October 15, 2019
Less chat leads to more work for machine learning
By deconstructing and analyzing the tried-and-tested methods used in massively parallel computations, a KAUST-led collaboration has developed a groundbreaking framework for efficient parallel computations at scale. The framework has particular relevance for the types of processing needed for optimization in machine learning.
"Parallelizing" an optimization or data processing task allows the task to be distributed among many computational nodes. Ideally, this would divide the time needed for computation by the number of nodes recruited to the task. However, with parallelization comes the need to pass increasing amounts of information between the nodes, which means the ideal degree of acceleration is never achieved in practice.
"In distributed optimization, a common issue is the communication bottleneck," explains Konstantin Mishchenko from the Visual Computing Center. "Imagine that you had a computer with four cores, and you want to run your parallelized program on a new computer with 16 cores. Naturally, you would expect the new computer to be about four times faster. But, even though the new computer has four times the total computing power, much of it is taken up by synchronizing the cores at each model update. This communication bottleneck reduces the positive effect of increasing the number of cores and becomes severe when we scale the number of cores to hundreds or thousands."

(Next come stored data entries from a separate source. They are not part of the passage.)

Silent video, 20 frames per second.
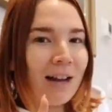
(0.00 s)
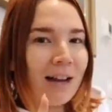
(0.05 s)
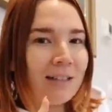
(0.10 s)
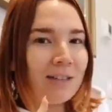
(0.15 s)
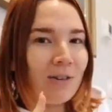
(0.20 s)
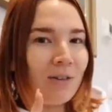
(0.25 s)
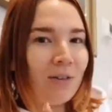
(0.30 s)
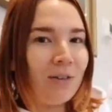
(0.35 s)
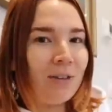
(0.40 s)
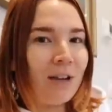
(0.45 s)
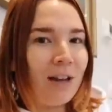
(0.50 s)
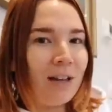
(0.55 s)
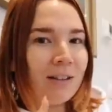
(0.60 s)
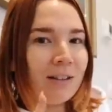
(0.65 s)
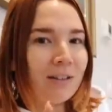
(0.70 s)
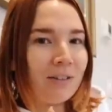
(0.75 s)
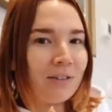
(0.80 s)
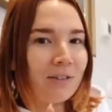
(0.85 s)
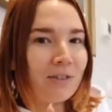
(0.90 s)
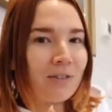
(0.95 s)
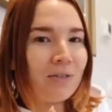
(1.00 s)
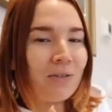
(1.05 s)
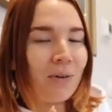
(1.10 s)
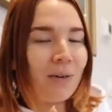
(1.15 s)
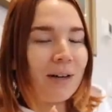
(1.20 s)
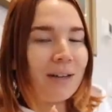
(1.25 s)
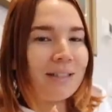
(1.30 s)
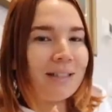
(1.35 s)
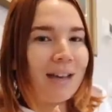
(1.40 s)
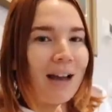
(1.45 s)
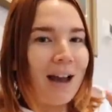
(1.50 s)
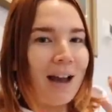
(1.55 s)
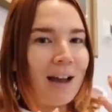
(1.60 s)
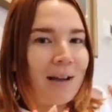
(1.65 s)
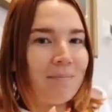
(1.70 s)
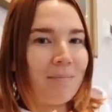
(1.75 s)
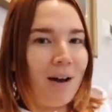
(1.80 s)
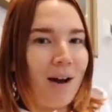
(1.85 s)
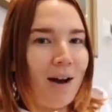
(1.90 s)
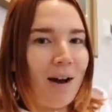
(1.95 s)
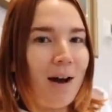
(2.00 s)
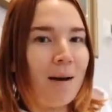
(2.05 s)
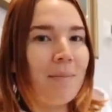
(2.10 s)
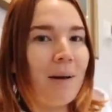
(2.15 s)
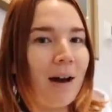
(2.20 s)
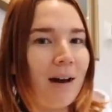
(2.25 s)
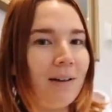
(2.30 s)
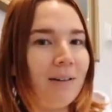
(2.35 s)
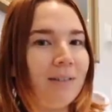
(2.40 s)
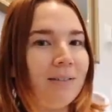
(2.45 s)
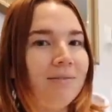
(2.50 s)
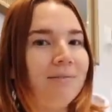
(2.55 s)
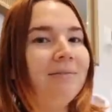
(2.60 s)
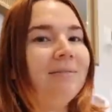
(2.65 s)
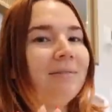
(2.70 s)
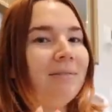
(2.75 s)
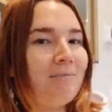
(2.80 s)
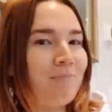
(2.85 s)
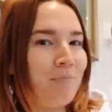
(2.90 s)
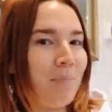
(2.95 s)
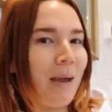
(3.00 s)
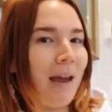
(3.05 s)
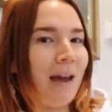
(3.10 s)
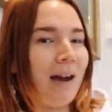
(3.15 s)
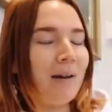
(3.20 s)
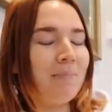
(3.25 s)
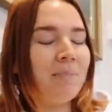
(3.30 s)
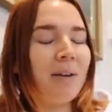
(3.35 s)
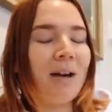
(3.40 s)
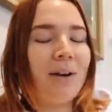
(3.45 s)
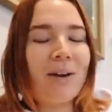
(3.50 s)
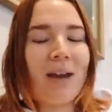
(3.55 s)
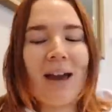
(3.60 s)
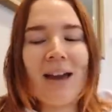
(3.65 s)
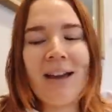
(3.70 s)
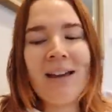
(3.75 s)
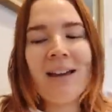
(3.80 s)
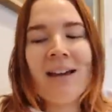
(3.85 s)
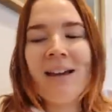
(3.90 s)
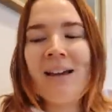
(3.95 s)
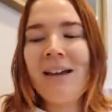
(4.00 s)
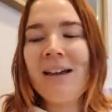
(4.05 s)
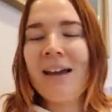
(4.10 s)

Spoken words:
I told a little story time about Pam, okay?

Recent research by Peter Richtárik's group has addressed this problem in two ways—by improving the compression of information passed at each synchronization and by generalizing the learning algorithm so that it can be used with any compression scheme.
"The hardest thing to understand was why existing ideas always work," says Mishchenko. "Commonly, researchers first guess what trick needs to be used, and only later do we start understanding why it works. This is exactly what we did: by using simple counterexamples, we reanalyzed two well-known tricks and came to the realization that there is a better way to use them."
Those techniques, called quantization and random sparsification, are compression methods that are typically used in isolation. By combining both, and crucially, only compressing the difference between new information and the previous update, the team proved mathematically that a more efficient compression scheme is possible with less loss of information.
"The most important point is that this new technique, where we compress the difference between current and previous information—and not just the new information itself—ensures that less information is lost when we perform a compression," says Mishchenko. "And we have proved and observed in experiments that scaling using our method is closer to the ideal."
The other finding generalizes the learning algorithm for a range of different optimization tasks in a way that allows it to be used with any compression scheme.
"Our motivation was to create a general theory that does not rely on any specific compression scheme in order to understand the effects of compression on distributed training," says Samuel Horvath from the research team.
Using this theory makes it possible to construct algorithms for distributed computation without the problems of incomplete optimization and dependence on specific compression schemes faced by existing methods.
"This work helps us to better understand the effects of different compression methods and helps us choose the right compression scheme for the given problem," says Horvath.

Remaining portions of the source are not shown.